Sulla nave, aveva rubato un pugnale a un marinaio, durante l’ora d’aria che veniva concessa quando facevano la doccia. Si era lasciata toccare il seno in modo da distrarlo e aveva fatto scomparire l’arma in mezzo al mucchio di cenci che rappresentava i suoi sudici vestiti. Ma allorché le era stato comunicato che era destinata a un hanm, aveva immaginato che sarebbe stata spogliata e perquisita dagli eunuchi, perciò a malincuore aveva gettato il pugnale in mare. Adesso era disarmata e doveva combattere contro tre avversarie, tuttavia sapeva che era in grado di ucciderle tutte e tre. Però sarebbe stato un grave errore. A causa di quel crimine, l’avrebbero imprigionata e torturata; forse sarebbe stata condannata a morte. Pertanto si limitò a strappare la frusta dalle mani di Maisa e a colpirla in pieno volto. Poi fronteggiò le altre due.

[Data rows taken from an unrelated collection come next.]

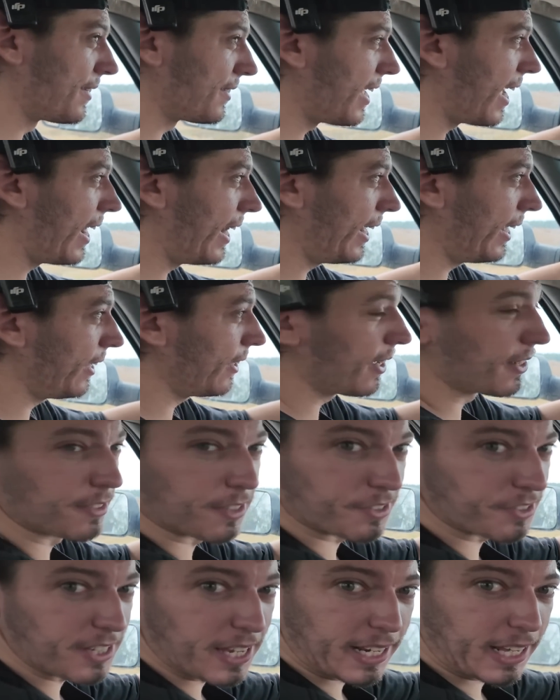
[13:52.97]
it's getting is
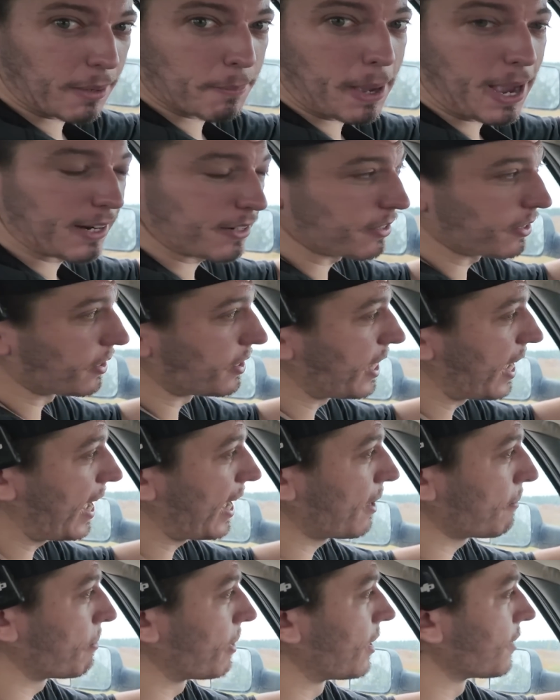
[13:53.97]
just sending it back to the
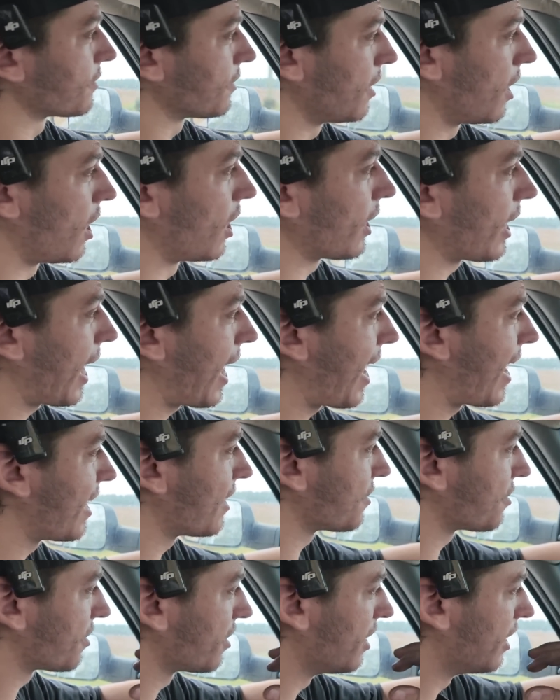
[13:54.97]
tank, but as long
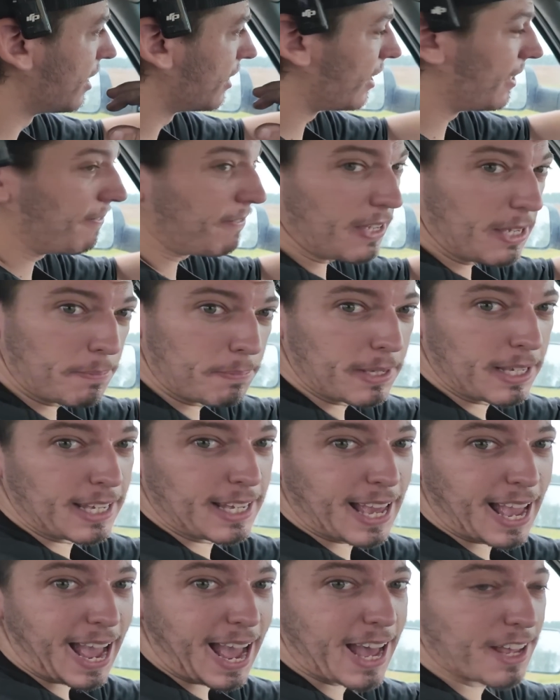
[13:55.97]
as the
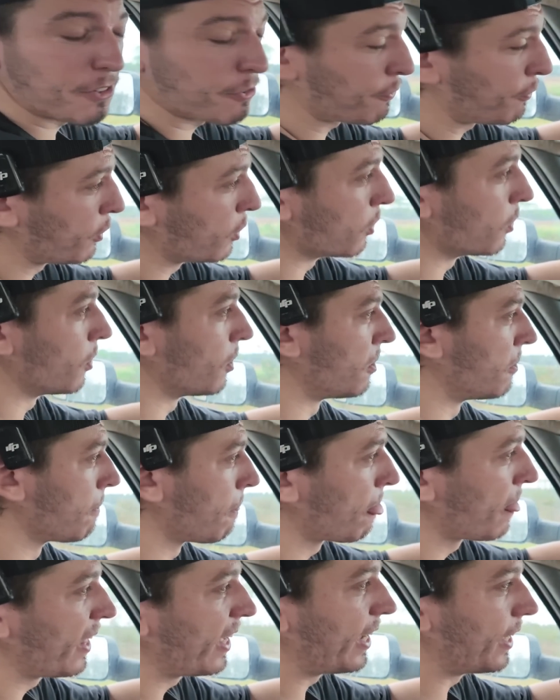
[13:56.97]
VP has fuel,
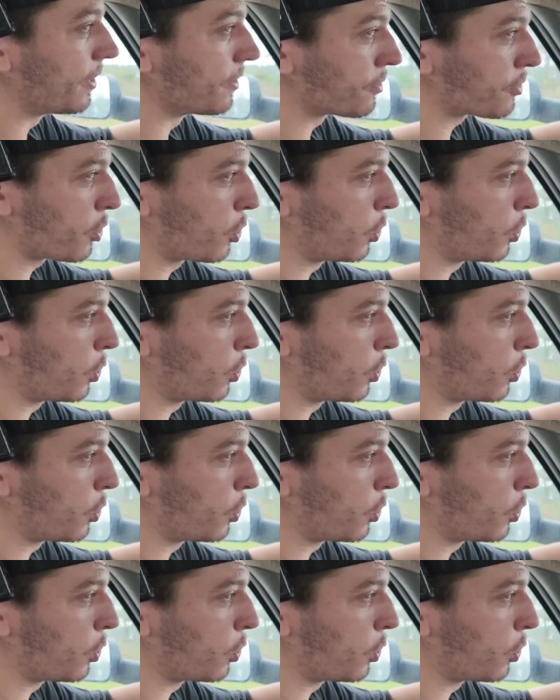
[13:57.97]
it is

Parlava l’arabo meglio dell’inglese. Disse: “Statemi lontane o vi ammazzo!”
La fissarono impaurite. Armine era alta e vigorosa, e ora cingeva nelle mani lo scudiscio. Era una figura temibile, simile a una guerriera delle antiche leggende. Le tre giovani fuggirono, terrorizzate.
“Riferite alla vostra padrona che se lo desidera ce ne sarà anche per lei.”, le schernì Armine in tono beffardo.
Il giorno dopo, quando Ayman entrò nell’hanm, Armine si fece largo a gomitate. Voleva che Ayman la notasse. Sapeva di essere una delle donne più belle dell’hanm, e di certo la più affascinante, ed era sicura che lui l’avrebbe scelta per quella notte.
Se doveva rimanere lì, intendeva godere di tutti i privilegi possibili.